(Stored data)

◇ ◇ ◇ ◇

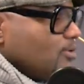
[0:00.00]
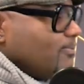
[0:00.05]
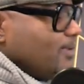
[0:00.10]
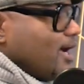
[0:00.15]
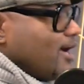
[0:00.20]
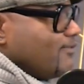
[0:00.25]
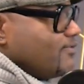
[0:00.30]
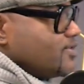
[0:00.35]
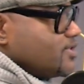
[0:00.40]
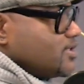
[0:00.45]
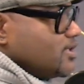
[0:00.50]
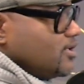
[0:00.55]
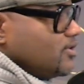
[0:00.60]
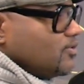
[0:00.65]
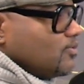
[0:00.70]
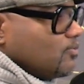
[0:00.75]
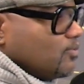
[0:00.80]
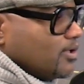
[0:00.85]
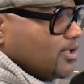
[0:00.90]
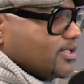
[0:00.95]
up obviously in
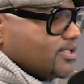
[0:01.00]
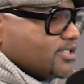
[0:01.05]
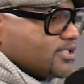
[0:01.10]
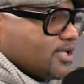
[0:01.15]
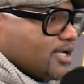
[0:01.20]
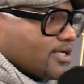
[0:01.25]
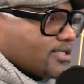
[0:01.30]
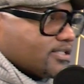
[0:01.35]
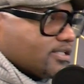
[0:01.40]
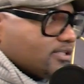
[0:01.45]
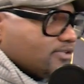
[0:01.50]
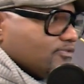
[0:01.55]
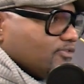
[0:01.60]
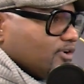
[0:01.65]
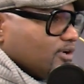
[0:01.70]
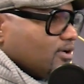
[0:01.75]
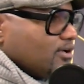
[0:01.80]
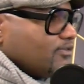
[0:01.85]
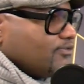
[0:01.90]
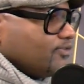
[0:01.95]
the Woodlands, Texas,
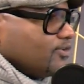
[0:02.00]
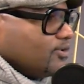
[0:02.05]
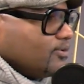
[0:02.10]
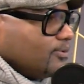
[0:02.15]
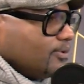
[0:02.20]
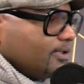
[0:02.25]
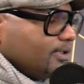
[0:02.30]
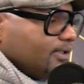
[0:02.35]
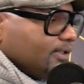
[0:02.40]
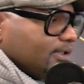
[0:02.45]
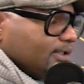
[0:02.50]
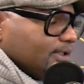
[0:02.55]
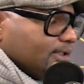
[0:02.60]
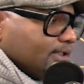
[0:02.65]
very affluent,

◇ ◇ ◇ ◇

TASK -
In your copy of the entries above, leave out the pictures and keep every word exact.

THE ANSWER -
[0:00.00]
[0:00.05]
[0:00.10]
[0:00.15]
[0:00.20]
[0:00.25]
[0:00.30]
[0:00.35]
[0:00.40]
[0:00.45]
[0:00.50]
[0:00.55]
[0:00.60]
[0:00.65]
[0:00.70]
[0:00.75]
[0:00.80]
[0:00.85]
[0:00.90]
[0:00.95]
up obviously in
[0:01.00]
[0:01.05]
[0:01.10]
[0:01.15]
[0:01.20]
[0:01.25]
[0:01.30]
[0:01.35]
[0:01.40]
[0:01.45]
[0:01.50]
[0:01.55]
[0:01.60]
[0:01.65]
[0:01.70]
[0:01.75]
[0:01.80]
[0:01.85]
[0:01.90]
[0:01.95]
the Woodlands, Texas,
[0:02.00]
[0:02.05]
[0:02.10]
[0:02.15]
[0:02.20]
[0:02.25]
[0:02.30]
[0:02.35]
[0:02.40]
[0:02.45]
[0:02.50]
[0:02.55]
[0:02.60]
[0:02.65]
very affluent,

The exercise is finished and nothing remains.